Libia, il generale Haftar in marcia verso Tripoli. Il generale Kalifa Haftar, l’uomo forte della Cirenaica, ha dato ordine al suo esercito di avanzare sulla capitale Tripoli per liberarla dalle milizie rivali. In un audio postato su Facebook, con la scritta «Operazione per la liberazione di Tripoli», il generale libico ha lanciato il suo messaggio. «Eccoci Tripoli… È venuto il momento del nostro appuntamento con la conquista». Haftar ha poi promesso di risparmiare i civili, le istituzioni dello Stato e i cittadini stranieri, chiedendo ai miliziani di deporre le armi e issare «bandiera bianca per garantirsi la sicurezza». Immediata la risposta delle forze del Governo di Accordo nazionale (Gna), l’Esecutivo riconosciuto e sostenuto dalla Comunità internazionale, in prima linea dall’Italia, guidato dal premier libico Fayez al-Serraj, che controlla, anche se a fatica, la capitale della Libia e laTripolitania. Il colpo di mano a sorpresa del maresciallo Khalifa Haftar assomiglia sempre di più a quello del suo ispiratore politico, Muammar Gheddafi. Nel 1969  l’allora capitano sorprese tutti nel mettere fine dalla monarchia di re Idriss, aiutato da un manipolo di giovani ufficiali, compreso lo stesso Haftar, destinato a diventare dalia poco il suo braccio destro e il supervisore delle forze armate. Gheddafi, pur nella sua megalomania, si diede in seguito il grado di colonnello, mentre Haftar si è appuntato il massimo, quello di maresciallo di campo. Lo stile di vita, in compenso, è più sobrio. La sostanza però è la stessa: usare tutti i mezzi per arrivare al potere e mantenerlo. Haftar, dopo aver lanciato nel 2012 l’«Operazione dignità», ha lavorato per anni nel coltivare amicizie e alleanze, in patria e all’estero. L’asse inossidabile è con l’Egitto di Abdel Fath alSisi e con gli Emirati arabi del principe Mohammed bin Zayef.

Brexit. Ieri le attività parlamentari sono state sospese perché la Camera dei Comuni si è allagata dopo un violento nubifragio.
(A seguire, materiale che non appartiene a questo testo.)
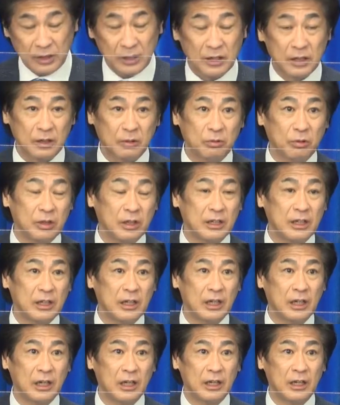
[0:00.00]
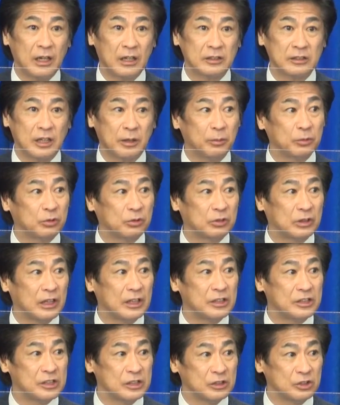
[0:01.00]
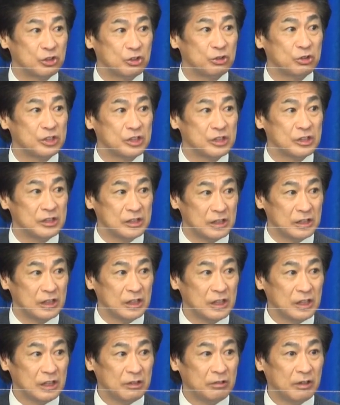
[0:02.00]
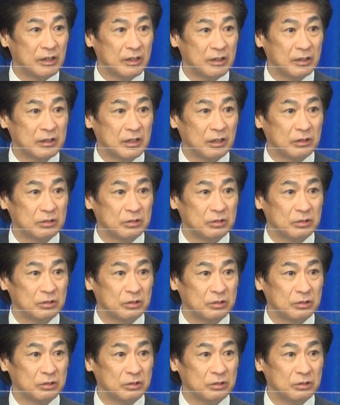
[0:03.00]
えこれから坂本大臣中心に我々各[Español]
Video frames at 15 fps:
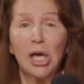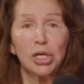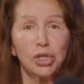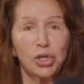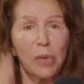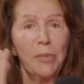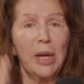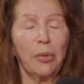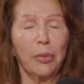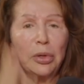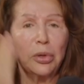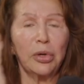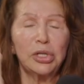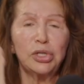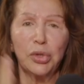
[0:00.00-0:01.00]
Yo me
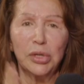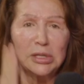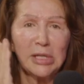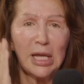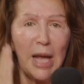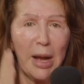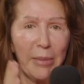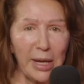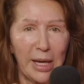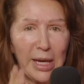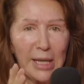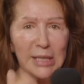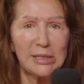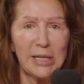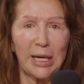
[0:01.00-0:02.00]
acuerdo que yo entraba a la
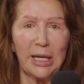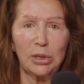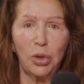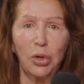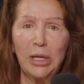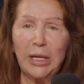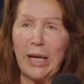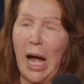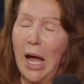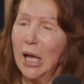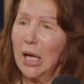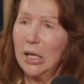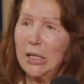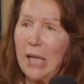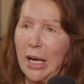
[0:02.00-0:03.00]
iglesia católica
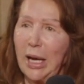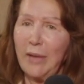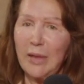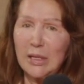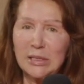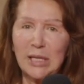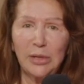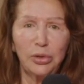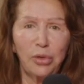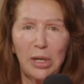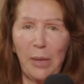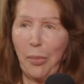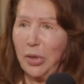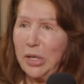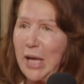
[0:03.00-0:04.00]
y a cada santo
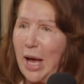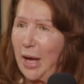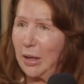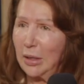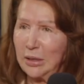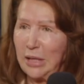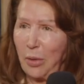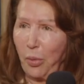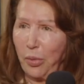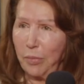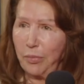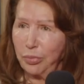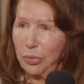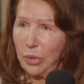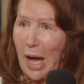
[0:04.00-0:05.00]
le ponía, te
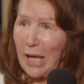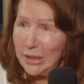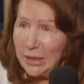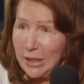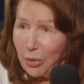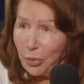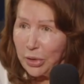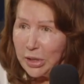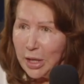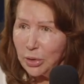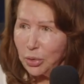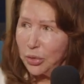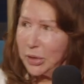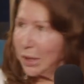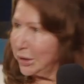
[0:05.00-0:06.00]
a ti te doy
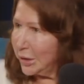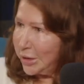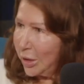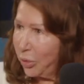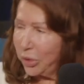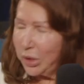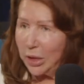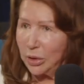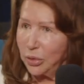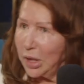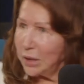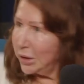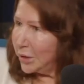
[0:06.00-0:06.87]
esto, y a ti te doy esto, y a ti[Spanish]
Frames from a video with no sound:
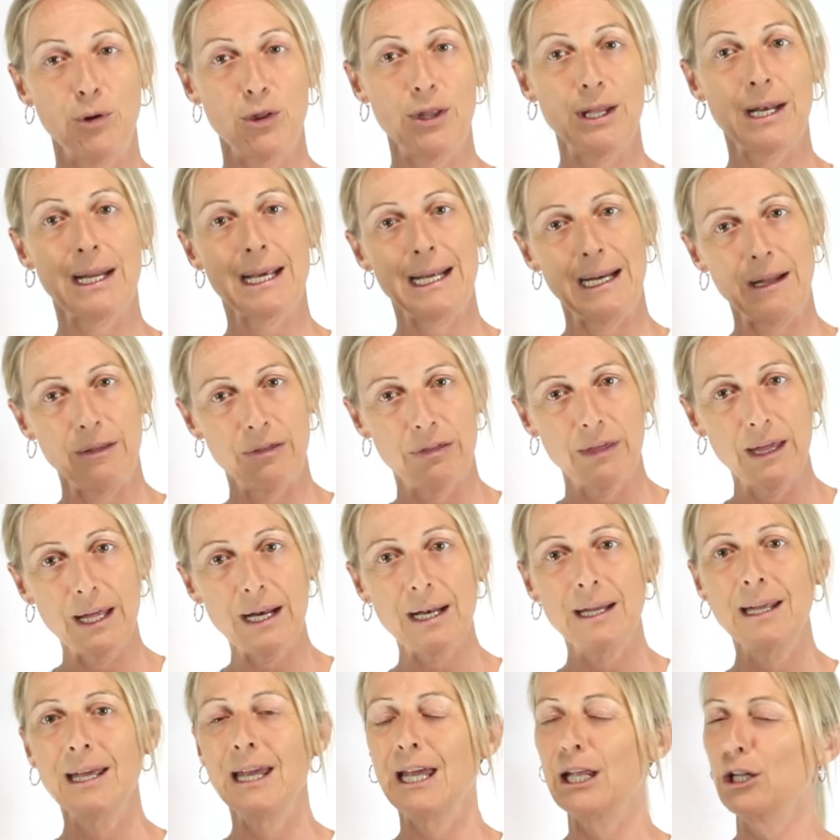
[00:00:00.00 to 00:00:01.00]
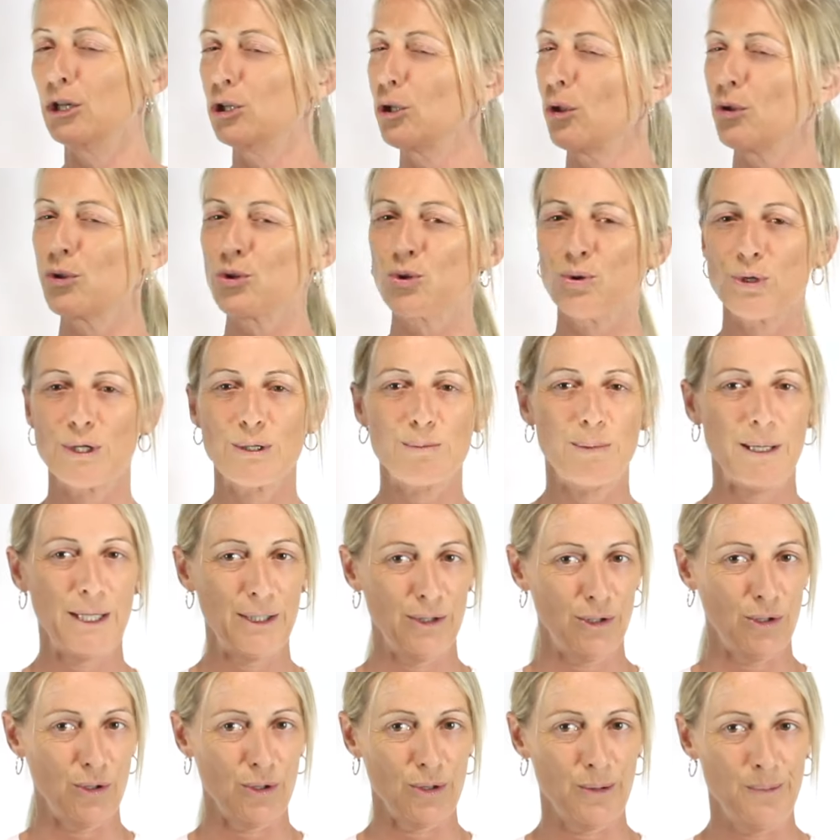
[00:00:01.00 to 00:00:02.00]
poder crecer en todo su
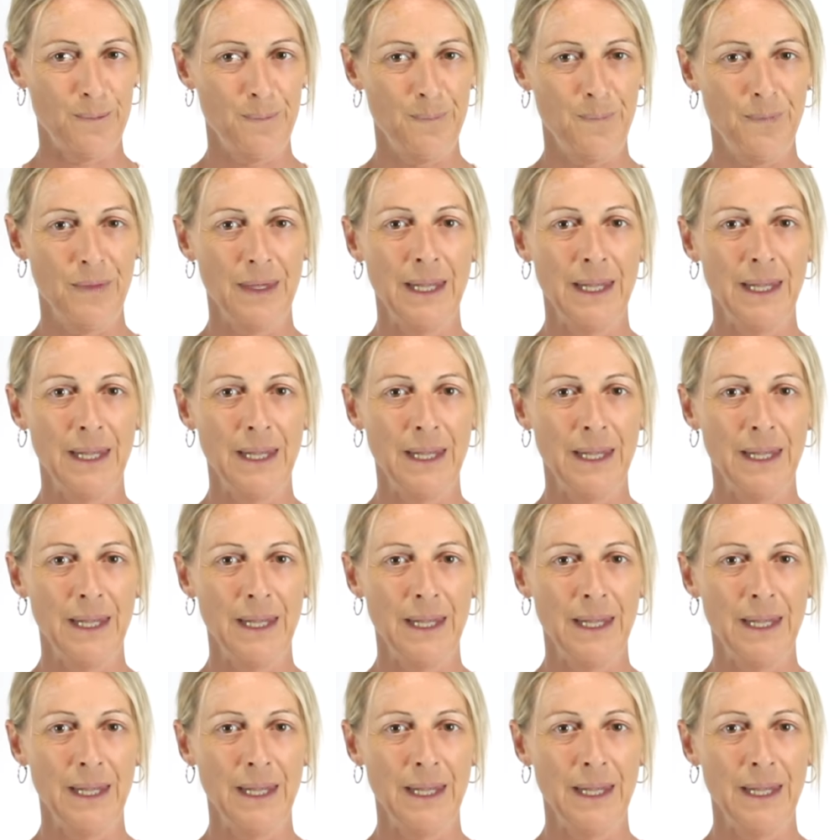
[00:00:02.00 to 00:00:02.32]
esplendor.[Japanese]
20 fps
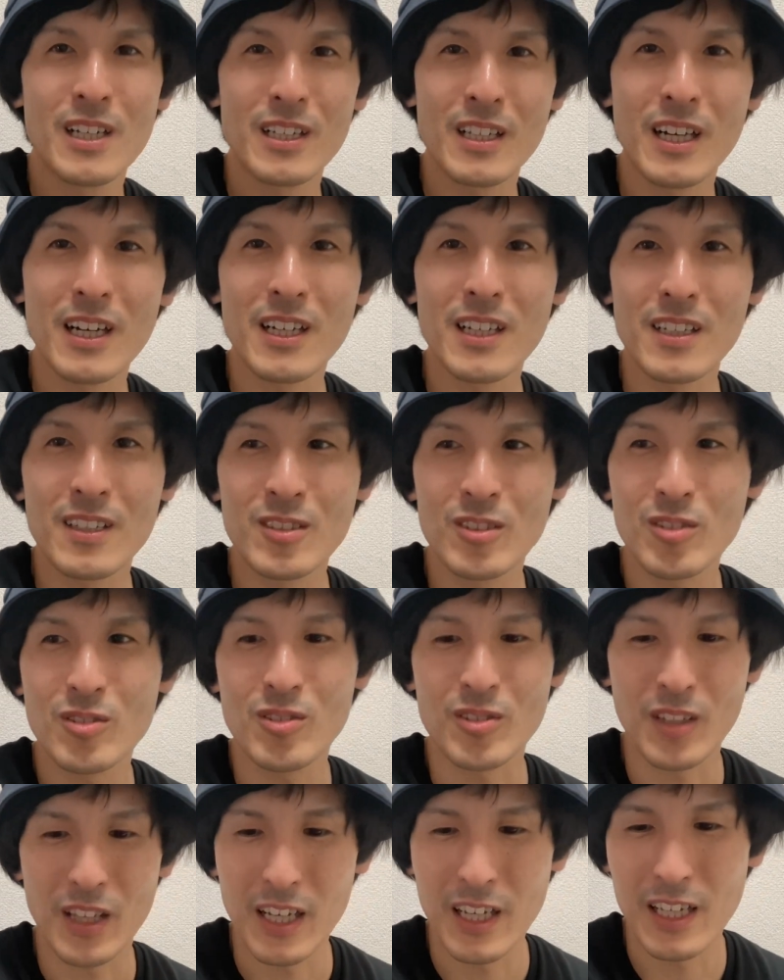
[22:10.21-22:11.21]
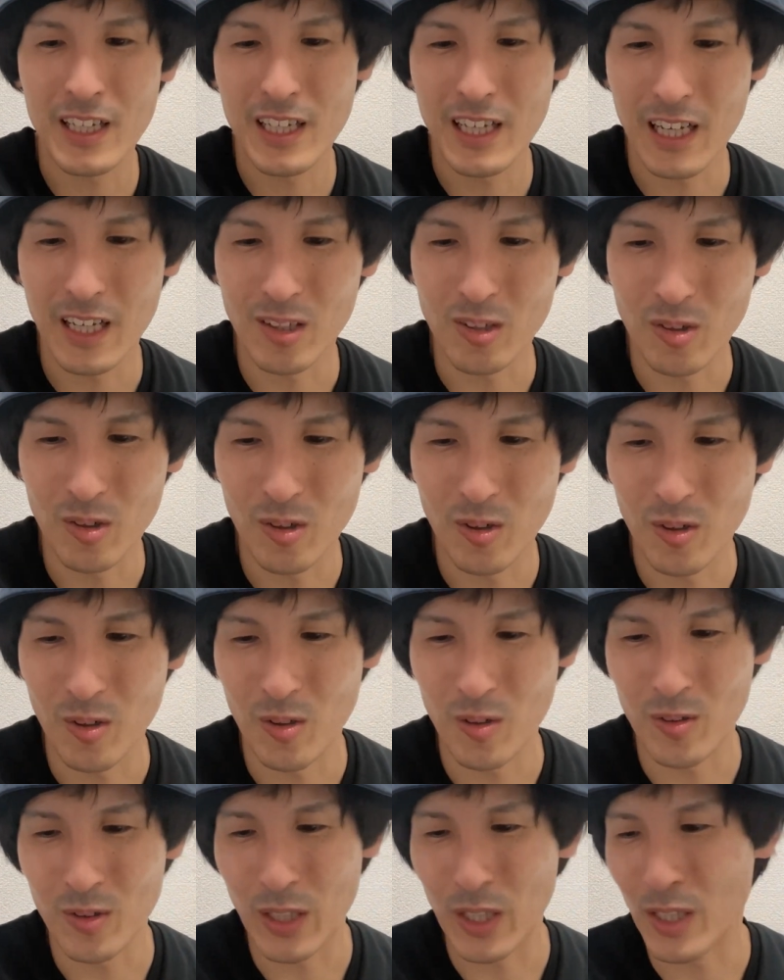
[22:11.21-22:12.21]
なんかちょっとね、な
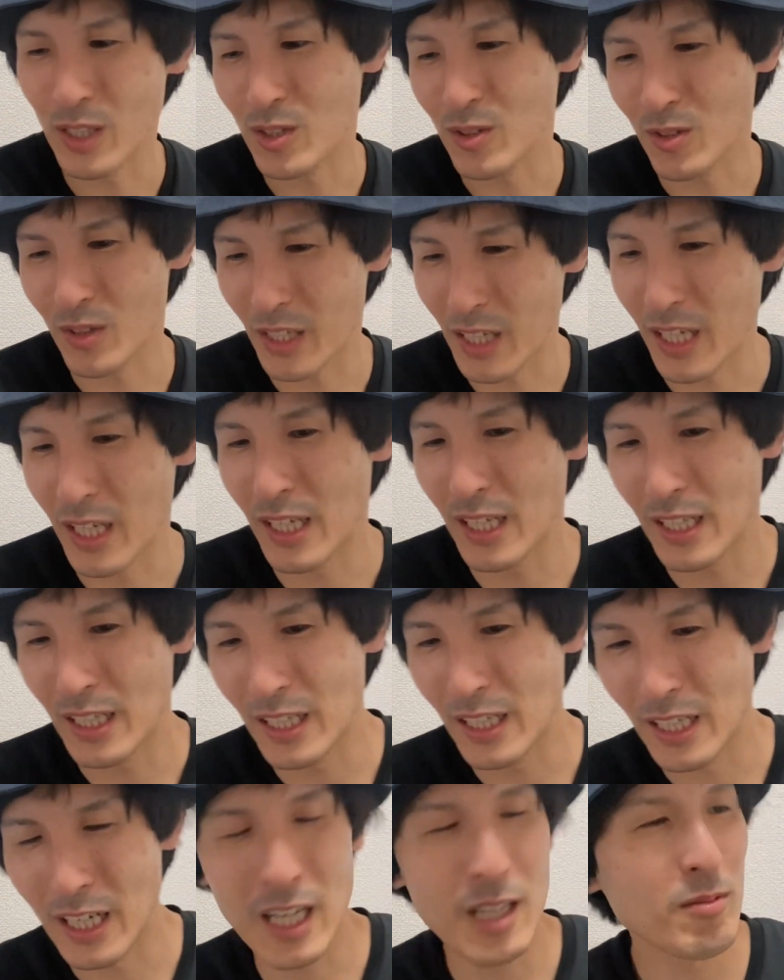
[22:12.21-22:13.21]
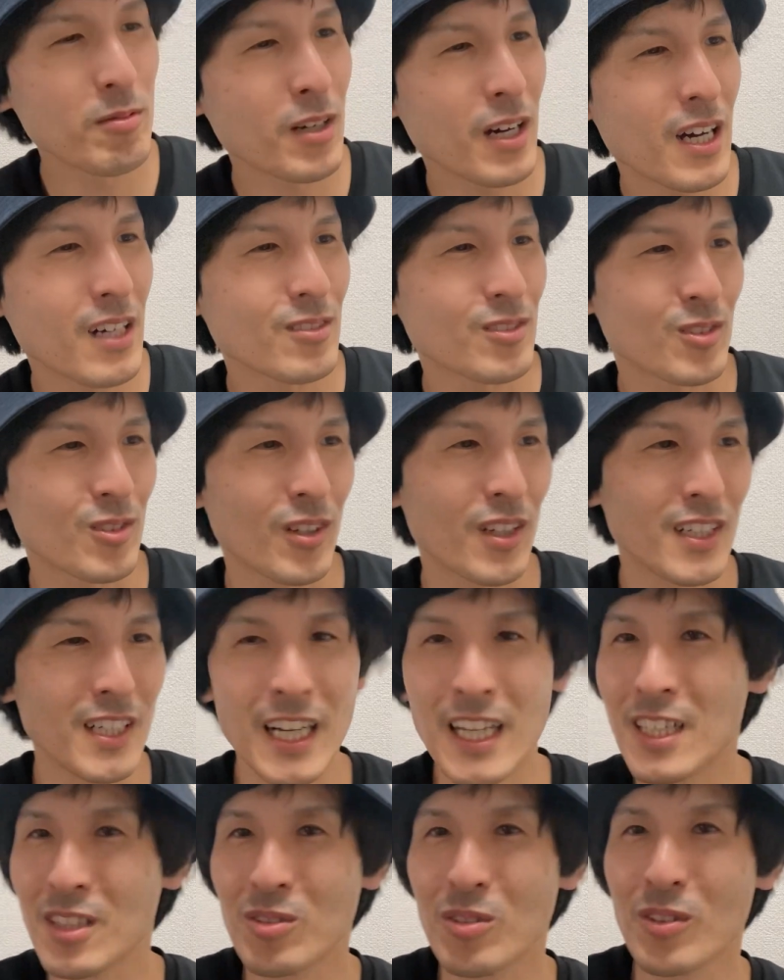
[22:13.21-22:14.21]
んでしょうね。ライブハウスとかに
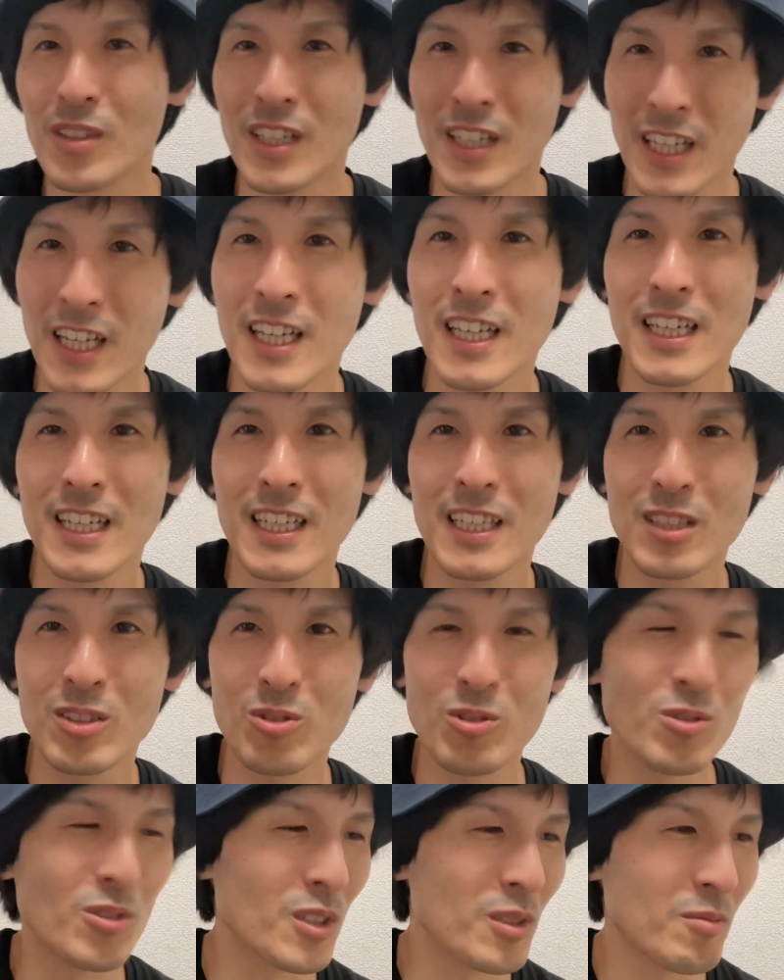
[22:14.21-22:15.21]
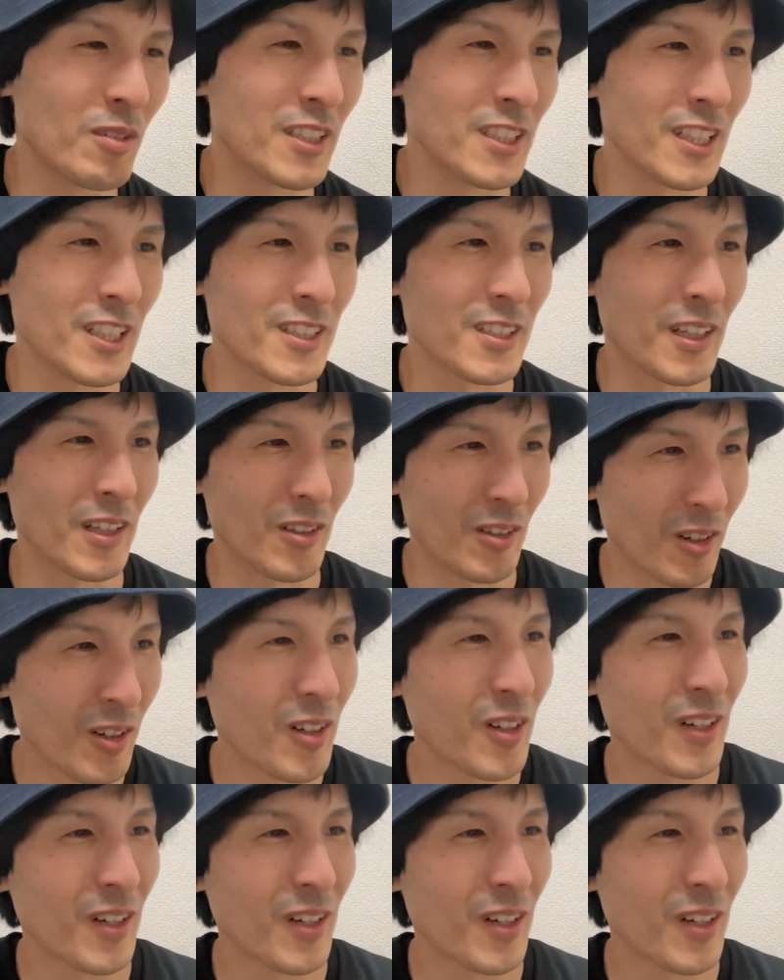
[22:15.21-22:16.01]
ありそうなね。そういうイメージですけど。は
E il simbolismo non poteva essere più acuto: la Gran Bretagna imbarca acqua e loro continuano a ballare sulla tolda del Titanic. Il clima all’interno del partito conservatore sarà ancora più tempestoso se la premier Theresa May, dopo la controversa decisione di negoziare con l’opposizione laburista, toglierà il veto a un secondo referendum. L’opzione di una seconda consultazione è stata discussa ieri nei negoziati tra Governo e partito laburista per trovare un compromesso, definiti «dettagliati e produttivi». Secondo voci credibili, la May sarebbe ora disposta a contemplare l’idea di un voto e lo avrebbe scritto in una lettera al leader dell’opposizione Jeremy Corbyn. Sarebbe un segnale importante della volontà della premier di sbloccare l’impasse, dato che finora la May è stata fermamente contraria all’ipotesi di un secondo voto dichiarando che sarebbe un «tradimento della volontà espressa dagli elettori» nel giugno 2016. Ma il tempo stringe: incombe la data del 12 aprile, giorno in cui la Gran Bretagna uscirà automaticamente dalla Ue, accordo o non accordo. Gli europei aspettano da Londra proposte concrete, altrimenti si andrà al no deal, oppure a un rinvio lungo che costringerebbe i britannici a partecipare al voto per l’Europarlamento.